• [ENTRIES SHOWN]
=====

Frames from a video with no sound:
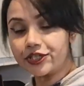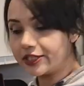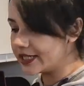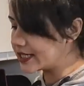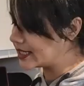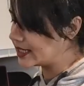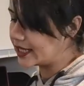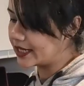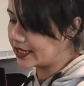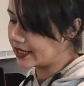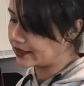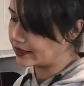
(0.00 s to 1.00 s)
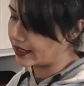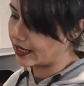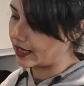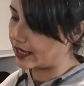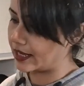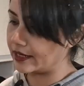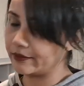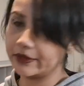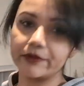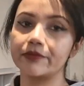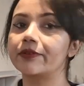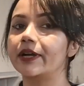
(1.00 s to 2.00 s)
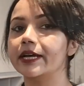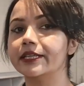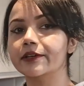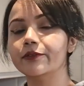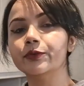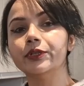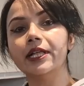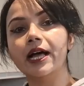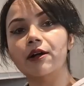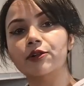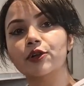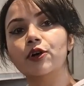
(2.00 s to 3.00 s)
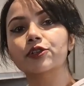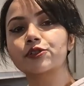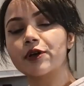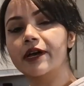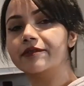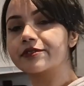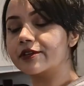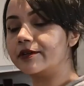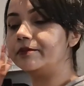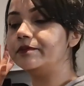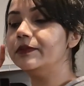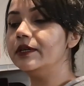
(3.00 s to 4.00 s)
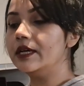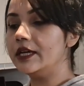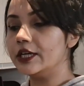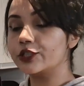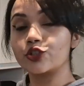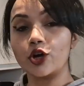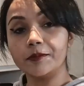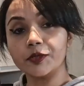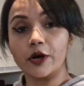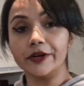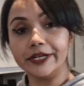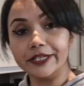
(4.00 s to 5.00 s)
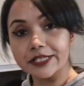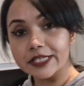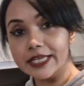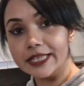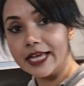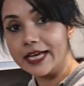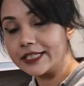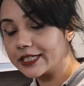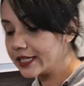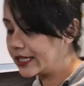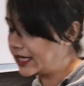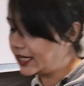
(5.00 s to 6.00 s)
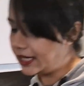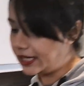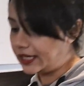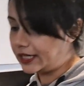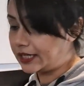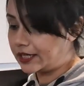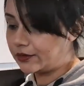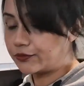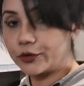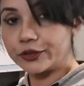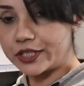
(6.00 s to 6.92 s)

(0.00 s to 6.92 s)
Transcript: chilies in there, and when we fry them we'll also have some chopped onions in that. For the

=====

• [ACTIVITY]
Pictures are to be left out; otherwise, copy exactly each line from the one containing "(3.00 s to 4.00 s)" through the last line of the listing.

• [OUTPUT OF THE EXERCISE]
(3.00 s to 4.00 s)
(4.00 s to 5.00 s)
(5.00 s to 6.00 s)
(6.00 s to 6.92 s)

(0.00 s to 6.92 s)
Transcript: chilies in there, and when we fry them we'll also have some chopped onions in that. For the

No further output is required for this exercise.